1,5 szkl. mąki, 2 jajka, 1/2 szkl. oleju, 1/2 szkl. cukru, 2 łyżeczki cukru waniliowego, 2 łyżeczki proszku do pieczenia, szczypta sody, jogody


jajka zmiksowałam lekko z cukrem, dodałam olej. mąkę wymieszałam z cukrami, proszkiem oraz sodą i dodałam do jajek. wymieszałam wszystkie składniki na koniec wrzucając jagody, dużo jagód. gotową masę przełożyłam do foremek i piekłam około 25 minut w 180st.

poniedziałek, 6 lipca 2009

rumowe kuleczki

lato to pora na bardzo owocowe słodkości, ale czasem jest i ochota na coś mocno czekoladowego. na przykład takie trufelki. najpyszniej smakują mocno schłodzone, twarde, a jednocześnie rozpływające się w ustach. czekolada nieustannie mnie zachwyca. czy ona może się kiedyś znudzić? do tego kruche owsiane ciastka - ulubione.

trufelkowe kuleczki rumowe

150 g ciastek digestive (lub innych kruchych)
1/2 kostki masła (margaryna nie zastygnie tak dobrze)
1/3 szkl. pudru (lub mniej, w zależności od słodkości masy)
200 g czekolady (mlecznej lub gorzkiej)
wiórki kokosowe (lub orzechy, do obtoczenia)
kilka kropel aromatu rumowego (lub dowolnego innego)

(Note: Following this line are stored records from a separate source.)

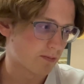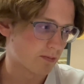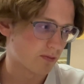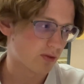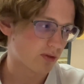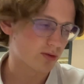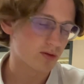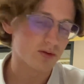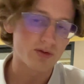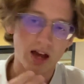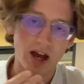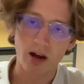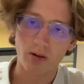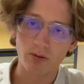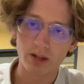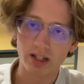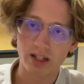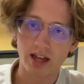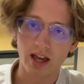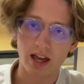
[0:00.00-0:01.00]
through that
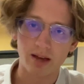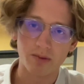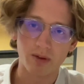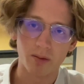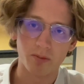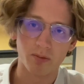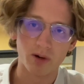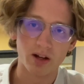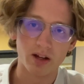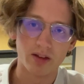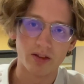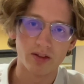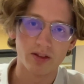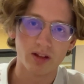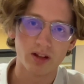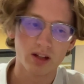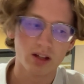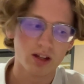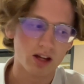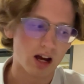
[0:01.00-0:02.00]
we came up with
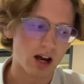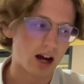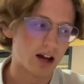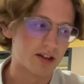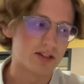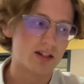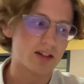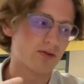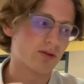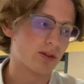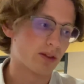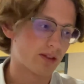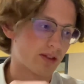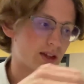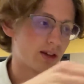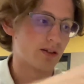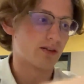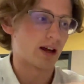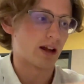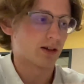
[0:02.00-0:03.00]
different
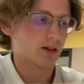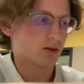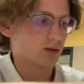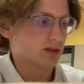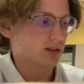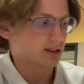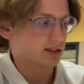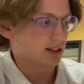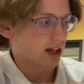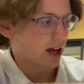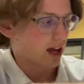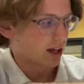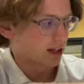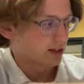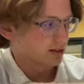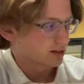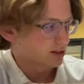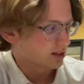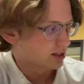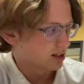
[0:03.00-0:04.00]
theoretical
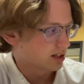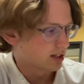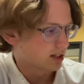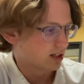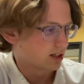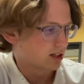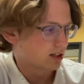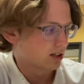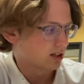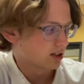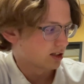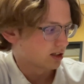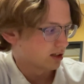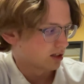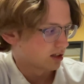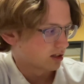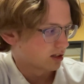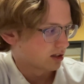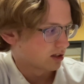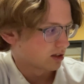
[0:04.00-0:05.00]
designs,
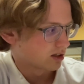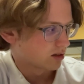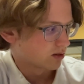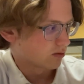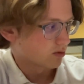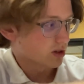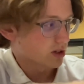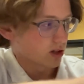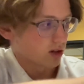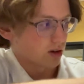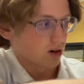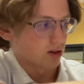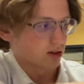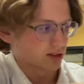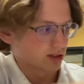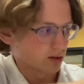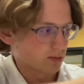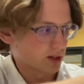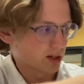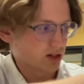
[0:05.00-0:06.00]
which are
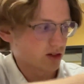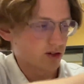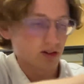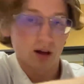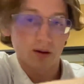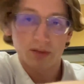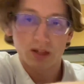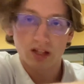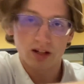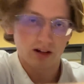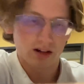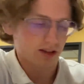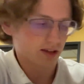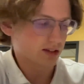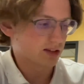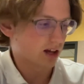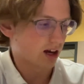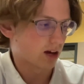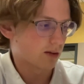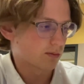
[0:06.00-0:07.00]
also pictured up here at the
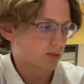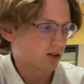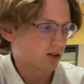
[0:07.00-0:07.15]
top.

ciastka pokruszyć, masło oraz czekoladę rozpuścić (ja skorzystałam z mikrofalówki, ale można także zrobic to w kąpieli wodnej). połączyć ze sobą dodając puder oraz aromat. z powstałej masy uformowac małe kuleczki (gdy masa będzie zbyt klejąca zostawic na chwilę w lodówce lub maczac dłoń w zimnej wodzie), na końcu obtoczyć we wiórkach i schłodzic w lodówce.

niedziela, 5 lipca 2009

wafelka?

smaczny pomysł na coś słodkiego do chrupania. robią się raz dwa, zjadają jeszcze szybciej. nic niezwykłego, ale w pełni pasują do stwierdzenia, że w prostocie siła :-)

wafelki z nadzieniem czekoladowym

opakowanie suchych wafli, mleczna czekolada, łyżka masła

czekoladę rozpuściłam dodając masło, przełożyłam wafle, pokroiłam na kawałki. nie zdążyły nawet zmięknąć, zostały schrupane w ekspresowym tempie.